New orders for the construction sector fell for the 26th month in May, although the rate eased since April. As a result, contractors reduced their purchasing activity last month.

Civil engineering activity declined at the fastest pace for a year last month, while residential building’s decline also picked up pace Residential construction activity fell at a faster pace in May, while commercial construction activity rose for the thirteenth consecutive month and at a faster pace than in April.

Despite the declines in new orders and activity, construction employment rose for the 14th consecutive month in May. Some survey respondents attributed the higher staffing levels to the processing of backlogs.

Input costs continued to increase during May, with a fifth of survey participants signalling higher cost burdens. However, the rate of cost inflation eased slightly since the previous month and was the weakest since the beginning of the year.

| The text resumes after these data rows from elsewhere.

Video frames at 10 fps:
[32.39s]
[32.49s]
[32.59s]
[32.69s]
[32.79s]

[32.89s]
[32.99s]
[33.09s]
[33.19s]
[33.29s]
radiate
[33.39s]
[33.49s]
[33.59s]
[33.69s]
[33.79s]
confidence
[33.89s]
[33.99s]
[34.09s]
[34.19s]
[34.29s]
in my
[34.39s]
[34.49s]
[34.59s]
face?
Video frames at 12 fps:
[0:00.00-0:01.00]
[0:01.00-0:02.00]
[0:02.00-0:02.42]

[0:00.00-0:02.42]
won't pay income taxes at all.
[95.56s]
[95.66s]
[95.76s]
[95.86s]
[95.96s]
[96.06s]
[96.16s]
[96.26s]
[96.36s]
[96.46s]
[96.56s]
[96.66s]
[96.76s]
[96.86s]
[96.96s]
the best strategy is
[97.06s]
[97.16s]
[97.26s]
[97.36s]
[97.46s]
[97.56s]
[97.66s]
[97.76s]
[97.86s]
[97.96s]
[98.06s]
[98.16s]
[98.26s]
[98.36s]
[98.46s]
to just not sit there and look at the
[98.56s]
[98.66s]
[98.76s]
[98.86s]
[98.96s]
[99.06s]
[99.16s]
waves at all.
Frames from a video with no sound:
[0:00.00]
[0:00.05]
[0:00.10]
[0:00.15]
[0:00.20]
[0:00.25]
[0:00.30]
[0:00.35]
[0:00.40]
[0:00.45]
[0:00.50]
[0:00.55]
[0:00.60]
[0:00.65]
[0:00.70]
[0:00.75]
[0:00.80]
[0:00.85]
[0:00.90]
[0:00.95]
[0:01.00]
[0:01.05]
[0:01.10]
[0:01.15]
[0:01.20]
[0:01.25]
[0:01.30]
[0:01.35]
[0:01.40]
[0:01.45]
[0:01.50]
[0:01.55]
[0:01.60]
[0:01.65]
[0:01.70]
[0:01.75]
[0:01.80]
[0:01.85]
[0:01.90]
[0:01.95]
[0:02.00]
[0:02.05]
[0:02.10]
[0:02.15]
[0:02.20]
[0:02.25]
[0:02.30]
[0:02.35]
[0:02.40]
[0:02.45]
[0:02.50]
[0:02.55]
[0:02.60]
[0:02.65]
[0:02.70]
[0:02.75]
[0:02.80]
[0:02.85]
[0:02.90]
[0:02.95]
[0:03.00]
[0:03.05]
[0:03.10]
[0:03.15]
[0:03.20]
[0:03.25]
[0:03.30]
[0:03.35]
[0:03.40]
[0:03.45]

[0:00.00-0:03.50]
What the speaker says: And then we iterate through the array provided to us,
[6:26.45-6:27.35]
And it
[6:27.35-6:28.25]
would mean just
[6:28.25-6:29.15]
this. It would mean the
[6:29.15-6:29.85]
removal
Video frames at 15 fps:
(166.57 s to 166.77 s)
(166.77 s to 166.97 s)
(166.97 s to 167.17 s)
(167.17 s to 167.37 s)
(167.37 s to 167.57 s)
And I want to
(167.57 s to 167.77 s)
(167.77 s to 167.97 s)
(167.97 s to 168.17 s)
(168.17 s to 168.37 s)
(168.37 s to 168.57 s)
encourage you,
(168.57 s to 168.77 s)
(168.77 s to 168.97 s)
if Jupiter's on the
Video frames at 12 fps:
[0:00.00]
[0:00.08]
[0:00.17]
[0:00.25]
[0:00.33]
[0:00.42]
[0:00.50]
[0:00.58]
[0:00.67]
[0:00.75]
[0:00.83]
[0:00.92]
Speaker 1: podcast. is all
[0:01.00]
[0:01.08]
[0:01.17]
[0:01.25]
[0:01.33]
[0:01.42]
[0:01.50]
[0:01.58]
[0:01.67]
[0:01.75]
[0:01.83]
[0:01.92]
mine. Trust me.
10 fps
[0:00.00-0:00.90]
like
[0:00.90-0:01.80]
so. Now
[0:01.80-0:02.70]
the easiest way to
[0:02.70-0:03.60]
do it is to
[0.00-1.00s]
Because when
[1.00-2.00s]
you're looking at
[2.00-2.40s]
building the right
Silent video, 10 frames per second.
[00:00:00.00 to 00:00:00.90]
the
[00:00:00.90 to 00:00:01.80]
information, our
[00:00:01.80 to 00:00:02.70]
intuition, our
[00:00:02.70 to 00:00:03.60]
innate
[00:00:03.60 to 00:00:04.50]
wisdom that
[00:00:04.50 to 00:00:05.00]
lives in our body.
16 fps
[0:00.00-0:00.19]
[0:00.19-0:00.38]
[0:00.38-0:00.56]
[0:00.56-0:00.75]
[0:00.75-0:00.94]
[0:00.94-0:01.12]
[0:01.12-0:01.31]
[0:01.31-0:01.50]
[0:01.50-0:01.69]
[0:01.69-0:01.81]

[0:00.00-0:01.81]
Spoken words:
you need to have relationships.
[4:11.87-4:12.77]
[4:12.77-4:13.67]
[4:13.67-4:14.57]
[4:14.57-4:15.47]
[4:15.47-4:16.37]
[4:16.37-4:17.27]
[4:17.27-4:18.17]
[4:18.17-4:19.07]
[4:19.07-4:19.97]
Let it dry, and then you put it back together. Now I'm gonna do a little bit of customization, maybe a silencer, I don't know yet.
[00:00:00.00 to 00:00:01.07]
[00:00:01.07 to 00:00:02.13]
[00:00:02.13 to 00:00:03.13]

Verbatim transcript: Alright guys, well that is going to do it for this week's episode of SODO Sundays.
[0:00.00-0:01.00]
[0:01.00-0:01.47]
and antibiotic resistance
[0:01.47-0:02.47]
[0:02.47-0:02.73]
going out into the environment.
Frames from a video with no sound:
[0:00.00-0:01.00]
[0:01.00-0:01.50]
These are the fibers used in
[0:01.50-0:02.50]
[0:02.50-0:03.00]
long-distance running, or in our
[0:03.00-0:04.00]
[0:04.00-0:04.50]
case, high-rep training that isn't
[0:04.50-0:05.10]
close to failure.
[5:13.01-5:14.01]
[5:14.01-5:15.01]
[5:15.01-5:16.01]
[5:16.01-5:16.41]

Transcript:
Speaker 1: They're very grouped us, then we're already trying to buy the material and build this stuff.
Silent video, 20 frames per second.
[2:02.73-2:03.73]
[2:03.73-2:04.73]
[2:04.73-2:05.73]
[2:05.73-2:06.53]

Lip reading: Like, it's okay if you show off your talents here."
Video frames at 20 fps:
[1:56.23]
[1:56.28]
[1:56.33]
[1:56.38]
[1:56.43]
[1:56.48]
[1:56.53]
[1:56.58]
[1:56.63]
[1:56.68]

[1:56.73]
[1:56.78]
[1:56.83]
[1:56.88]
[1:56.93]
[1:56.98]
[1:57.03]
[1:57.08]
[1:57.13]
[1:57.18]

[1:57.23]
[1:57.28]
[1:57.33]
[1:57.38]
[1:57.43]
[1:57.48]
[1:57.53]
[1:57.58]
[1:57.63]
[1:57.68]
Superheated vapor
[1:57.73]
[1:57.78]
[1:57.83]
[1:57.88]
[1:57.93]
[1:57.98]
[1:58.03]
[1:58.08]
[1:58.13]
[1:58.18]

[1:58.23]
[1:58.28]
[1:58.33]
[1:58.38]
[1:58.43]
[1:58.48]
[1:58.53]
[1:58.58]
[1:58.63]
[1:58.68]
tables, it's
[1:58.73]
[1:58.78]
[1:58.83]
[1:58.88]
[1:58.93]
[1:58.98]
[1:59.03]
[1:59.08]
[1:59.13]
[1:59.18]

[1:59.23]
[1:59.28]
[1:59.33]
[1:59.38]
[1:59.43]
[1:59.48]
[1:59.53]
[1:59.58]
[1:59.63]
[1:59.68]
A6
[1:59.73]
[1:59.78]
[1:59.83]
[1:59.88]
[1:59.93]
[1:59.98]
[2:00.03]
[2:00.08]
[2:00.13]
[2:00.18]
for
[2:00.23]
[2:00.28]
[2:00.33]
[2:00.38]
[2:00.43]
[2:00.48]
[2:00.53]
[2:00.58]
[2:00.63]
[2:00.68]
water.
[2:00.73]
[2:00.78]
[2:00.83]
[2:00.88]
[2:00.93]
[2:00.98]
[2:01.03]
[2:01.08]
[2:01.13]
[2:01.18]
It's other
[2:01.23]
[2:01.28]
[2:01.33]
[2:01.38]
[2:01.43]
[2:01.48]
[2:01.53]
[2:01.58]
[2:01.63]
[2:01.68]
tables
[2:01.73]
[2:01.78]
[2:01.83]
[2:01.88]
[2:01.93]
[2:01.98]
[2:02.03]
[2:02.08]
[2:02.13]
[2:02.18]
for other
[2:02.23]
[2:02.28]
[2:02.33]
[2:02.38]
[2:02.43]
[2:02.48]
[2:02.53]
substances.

Vendor performance continued to deteriorate in May and supplier’s delivery times lengthened to the weakest degree in more than a year.

German constructors were pessimistic regarding the outlook for the sector’s activity for the year ahead, ending a four-month sequence of positive sentiment. The survey results put lower demand as one of the major reasons for these negative expectations.

Commenting on the Markit Germany Construction PMI survey data, Oliver Kolodseike, Economist at Markit said: “The downturn in Germany’s construction sector accelerated in May, with the headline PMI falling to a 14-month low.

“The combination of declining construction activity, falling inflows of new orders and negative expectations with regards to the one-year outlook gives a cocktail with a risk for headache, especially if the sector remains in contraction territory in the coming months.

“The only positives from this month's data are the resilience of the labour market to weakening demand and a slight rise in commercial activity."